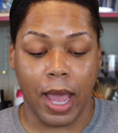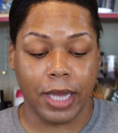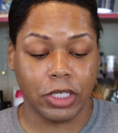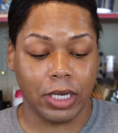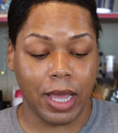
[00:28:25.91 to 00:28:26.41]

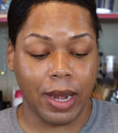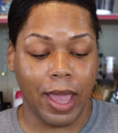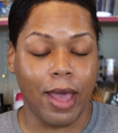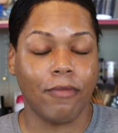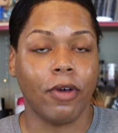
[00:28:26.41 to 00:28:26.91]
I should not
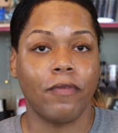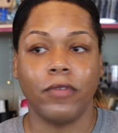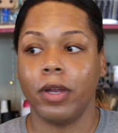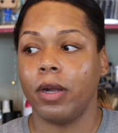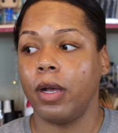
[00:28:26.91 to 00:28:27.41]
have a
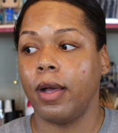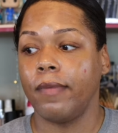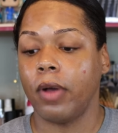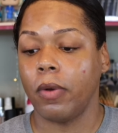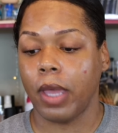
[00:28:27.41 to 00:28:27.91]
fear
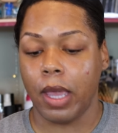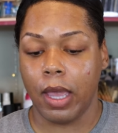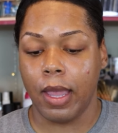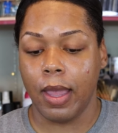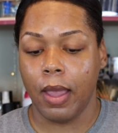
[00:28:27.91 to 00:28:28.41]
of,
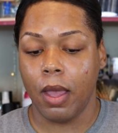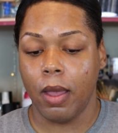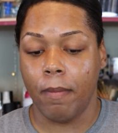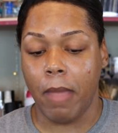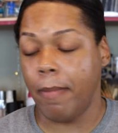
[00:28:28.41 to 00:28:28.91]
okay,
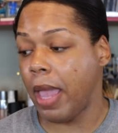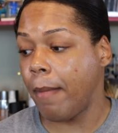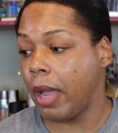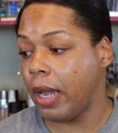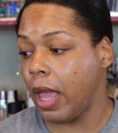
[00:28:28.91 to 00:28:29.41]
maybe
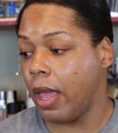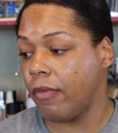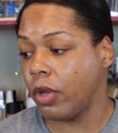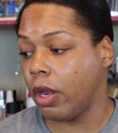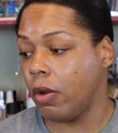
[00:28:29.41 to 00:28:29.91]
I might not
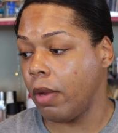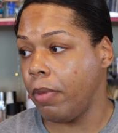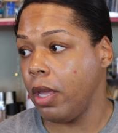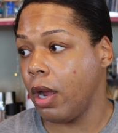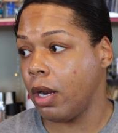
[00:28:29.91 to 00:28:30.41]
ever get on the
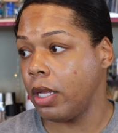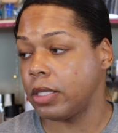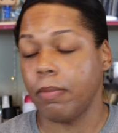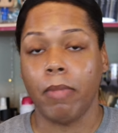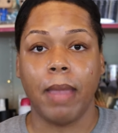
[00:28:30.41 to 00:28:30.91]
PR
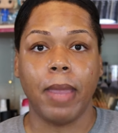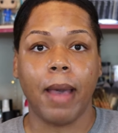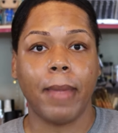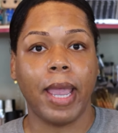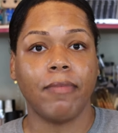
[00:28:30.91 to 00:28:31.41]
list. Maybe
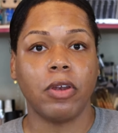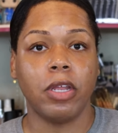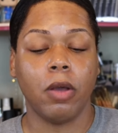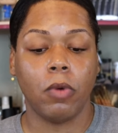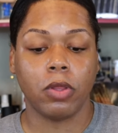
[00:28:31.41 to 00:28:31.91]
I might have to
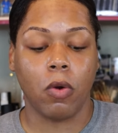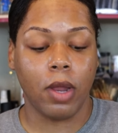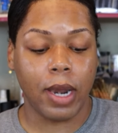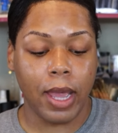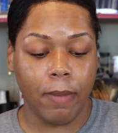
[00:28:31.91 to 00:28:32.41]
deal with
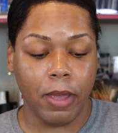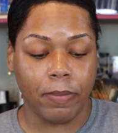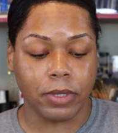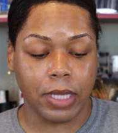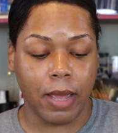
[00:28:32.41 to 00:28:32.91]
online
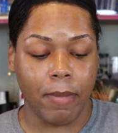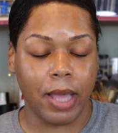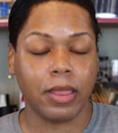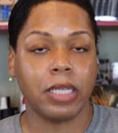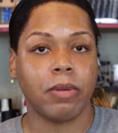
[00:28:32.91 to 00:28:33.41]
people saying
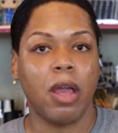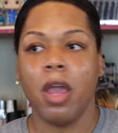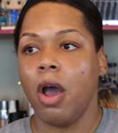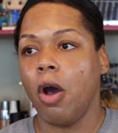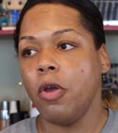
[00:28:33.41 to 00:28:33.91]
bad things about,
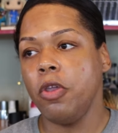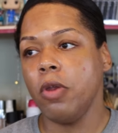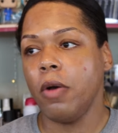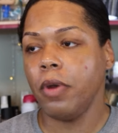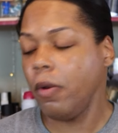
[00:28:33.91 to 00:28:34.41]
oh,
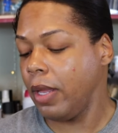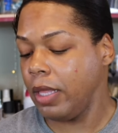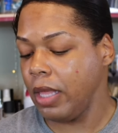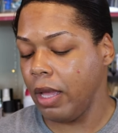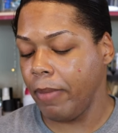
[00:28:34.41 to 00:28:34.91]
you don't know
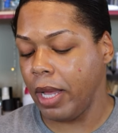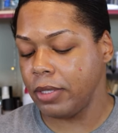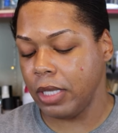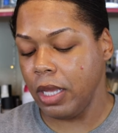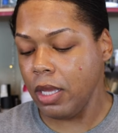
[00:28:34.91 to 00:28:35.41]
anything
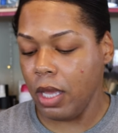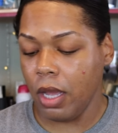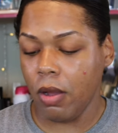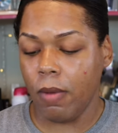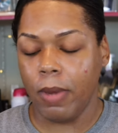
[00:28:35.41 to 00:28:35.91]
about
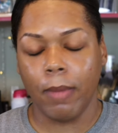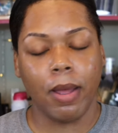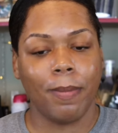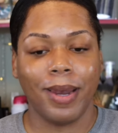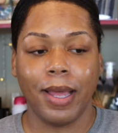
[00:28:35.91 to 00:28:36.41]
skincare or blah,
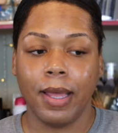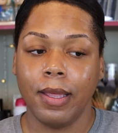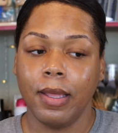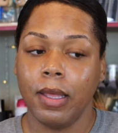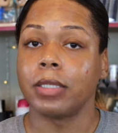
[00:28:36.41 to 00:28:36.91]
blah,
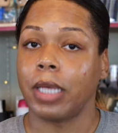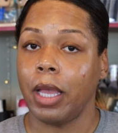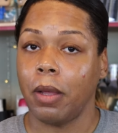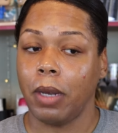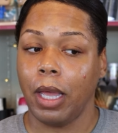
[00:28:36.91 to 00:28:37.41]
blah. Because
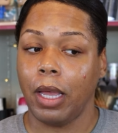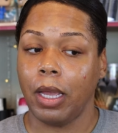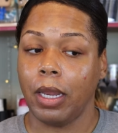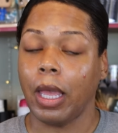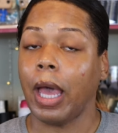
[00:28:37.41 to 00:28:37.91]
I ain't gonna lie,
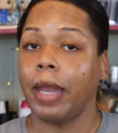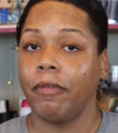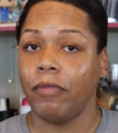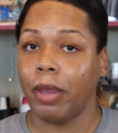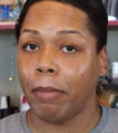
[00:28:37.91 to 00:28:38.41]
honey, I
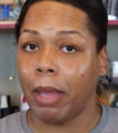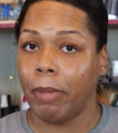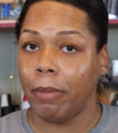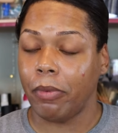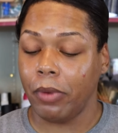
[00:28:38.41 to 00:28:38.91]
defend my
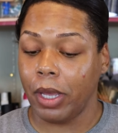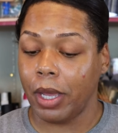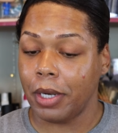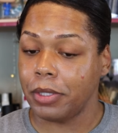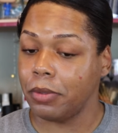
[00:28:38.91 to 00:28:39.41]
baby
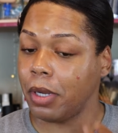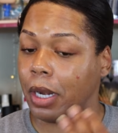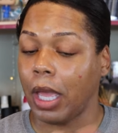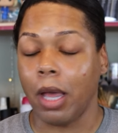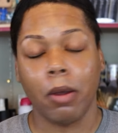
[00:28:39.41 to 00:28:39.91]
Rihanna too,
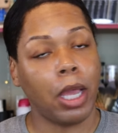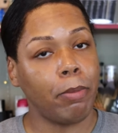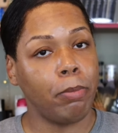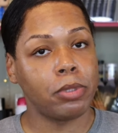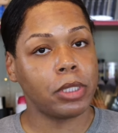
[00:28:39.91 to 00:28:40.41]
honey. I don't
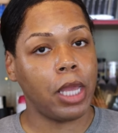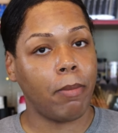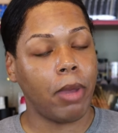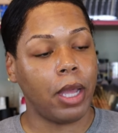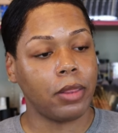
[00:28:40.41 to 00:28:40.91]
like people
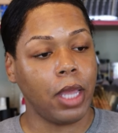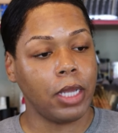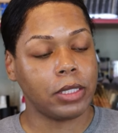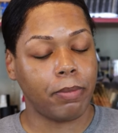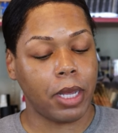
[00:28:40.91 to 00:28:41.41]
saying bad
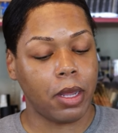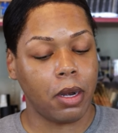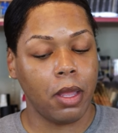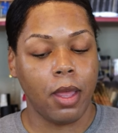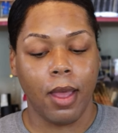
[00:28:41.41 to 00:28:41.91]
things about
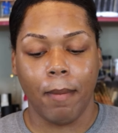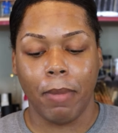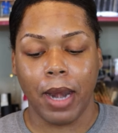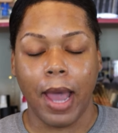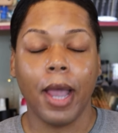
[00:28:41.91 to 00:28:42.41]
her.
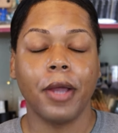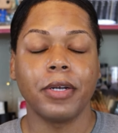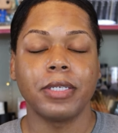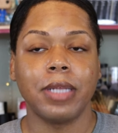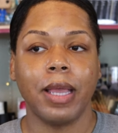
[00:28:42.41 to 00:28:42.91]
But I
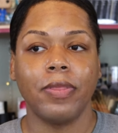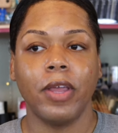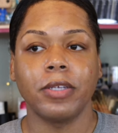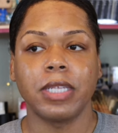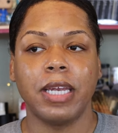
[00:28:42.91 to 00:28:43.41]
understand
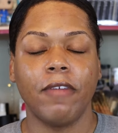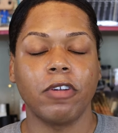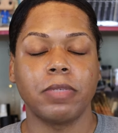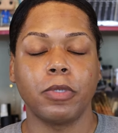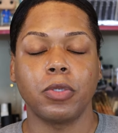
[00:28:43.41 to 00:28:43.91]
there's a
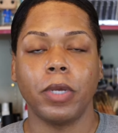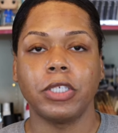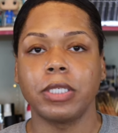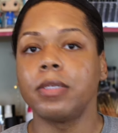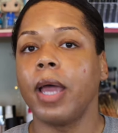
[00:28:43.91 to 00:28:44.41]
difference
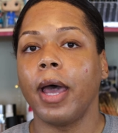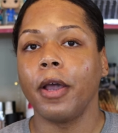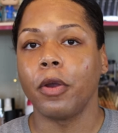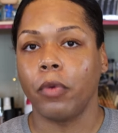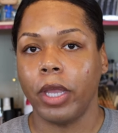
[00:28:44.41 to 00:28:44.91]
between just
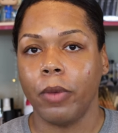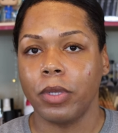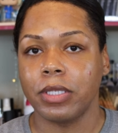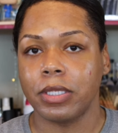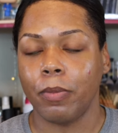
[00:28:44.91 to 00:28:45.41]
not agreeing
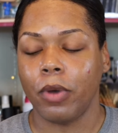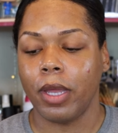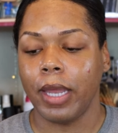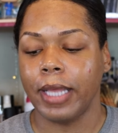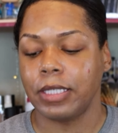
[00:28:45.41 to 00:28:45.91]
with
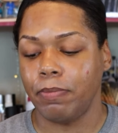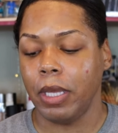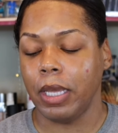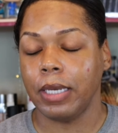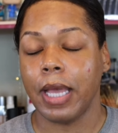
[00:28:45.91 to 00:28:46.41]
someone and
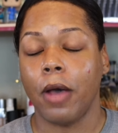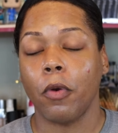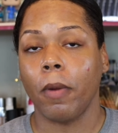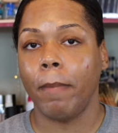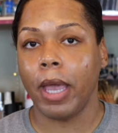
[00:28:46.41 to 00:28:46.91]
speaking
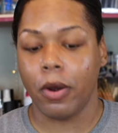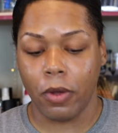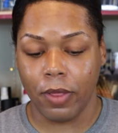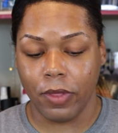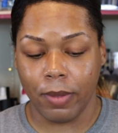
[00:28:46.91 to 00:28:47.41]
down or bad
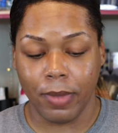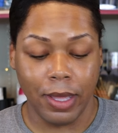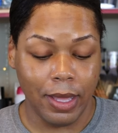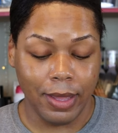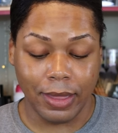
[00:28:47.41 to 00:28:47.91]
on
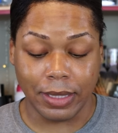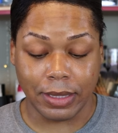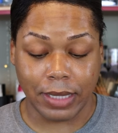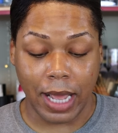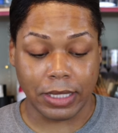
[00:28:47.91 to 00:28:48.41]
them.
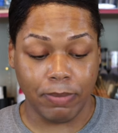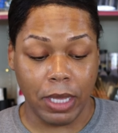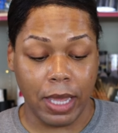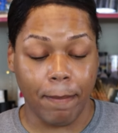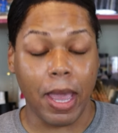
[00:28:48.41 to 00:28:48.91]
This is not
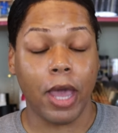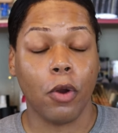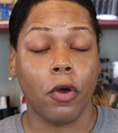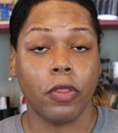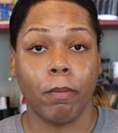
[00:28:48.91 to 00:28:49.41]
speaking
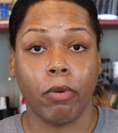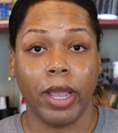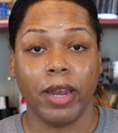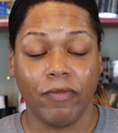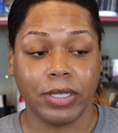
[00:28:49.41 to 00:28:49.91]
bad on the
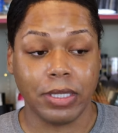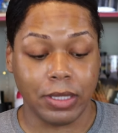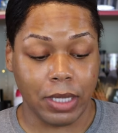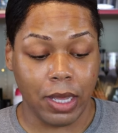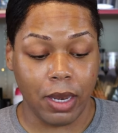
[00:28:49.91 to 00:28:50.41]
brand Fenty
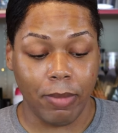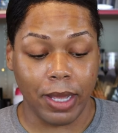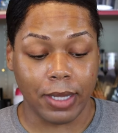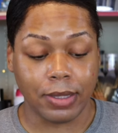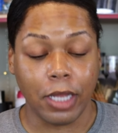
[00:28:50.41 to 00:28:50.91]
Skin
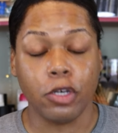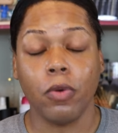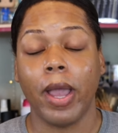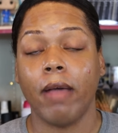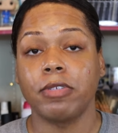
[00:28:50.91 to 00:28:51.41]
because they
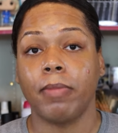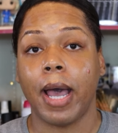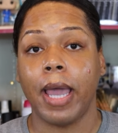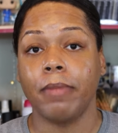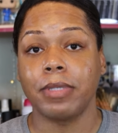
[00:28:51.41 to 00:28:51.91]
do have some
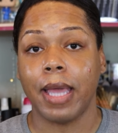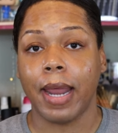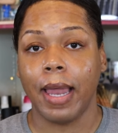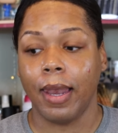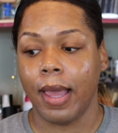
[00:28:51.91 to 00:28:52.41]
items that
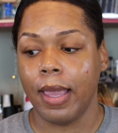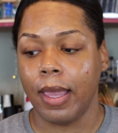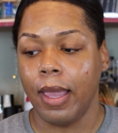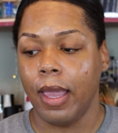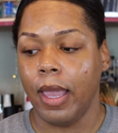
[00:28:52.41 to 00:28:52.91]
I like.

+++

[EXERCISE INSTRUCTIONS]:
Return all records above verbatim without their pictures.

[EXERCISE SOLUTION]:
[00:28:25.91 to 00:28:26.41]

[00:28:26.41 to 00:28:26.91]
I should not
[00:28:26.91 to 00:28:27.41]
have a
[00:28:27.41 to 00:28:27.91]
fear
[00:28:27.91 to 00:28:28.41]
of,
[00:28:28.41 to 00:28:28.91]
okay,
[00:28:28.91 to 00:28:29.41]
maybe
[00:28:29.41 to 00:28:29.91]
I might not
[00:28:29.91 to 00:28:30.41]
ever get on the
[00:28:30.41 to 00:28:30.91]
PR
[00:28:30.91 to 00:28:31.41]
list. Maybe
[00:28:31.41 to 00:28:31.91]
I might have to
[00:28:31.91 to 00:28:32.41]
deal with
[00:28:32.41 to 00:28:32.91]
online
[00:28:32.91 to 00:28:33.41]
people saying
[00:28:33.41 to 00:28:33.91]
bad things about,
[00:28:33.91 to 00:28:34.41]
oh,
[00:28:34.41 to 00:28:34.91]
you don't know
[00:28:34.91 to 00:28:35.41]
anything
[00:28:35.41 to 00:28:35.91]
about
[00:28:35.91 to 00:28:36.41]
skincare or blah,
[00:28:36.41 to 00:28:36.91]
blah,
[00:28:36.91 to 00:28:37.41]
blah. Because
[00:28:37.41 to 00:28:37.91]
I ain't gonna lie,
[00:28:37.91 to 00:28:38.41]
honey, I
[00:28:38.41 to 00:28:38.91]
defend my
[00:28:38.91 to 00:28:39.41]
baby
[00:28:39.41 to 00:28:39.91]
Rihanna too,
[00:28:39.91 to 00:28:40.41]
honey. I don't
[00:28:40.41 to 00:28:40.91]
like people
[00:28:40.91 to 00:28:41.41]
saying bad
[00:28:41.41 to 00:28:41.91]
things about
[00:28:41.91 to 00:28:42.41]
her.
[00:28:42.41 to 00:28:42.91]
But I
[00:28:42.91 to 00:28:43.41]
understand
[00:28:43.41 to 00:28:43.91]
there's a
[00:28:43.91 to 00:28:44.41]
difference
[00:28:44.41 to 00:28:44.91]
between just
[00:28:44.91 to 00:28:45.41]
not agreeing
[00:28:45.41 to 00:28:45.91]
with
[00:28:45.91 to 00:28:46.41]
someone and
[00:28:46.41 to 00:28:46.91]
speaking
[00:28:46.91 to 00:28:47.41]
down or bad
[00:28:47.41 to 00:28:47.91]
on
[00:28:47.91 to 00:28:48.41]
them.
[00:28:48.41 to 00:28:48.91]
This is not
[00:28:48.91 to 00:28:49.41]
speaking
[00:28:49.41 to 00:28:49.91]
bad on the
[00:28:49.91 to 00:28:50.41]
brand Fenty
[00:28:50.41 to 00:28:50.91]
Skin
[00:28:50.91 to 00:28:51.41]
because they
[00:28:51.41 to 00:28:51.91]
do have some
[00:28:51.91 to 00:28:52.41]
items that
[00:28:52.41 to 00:28:52.91]
I like.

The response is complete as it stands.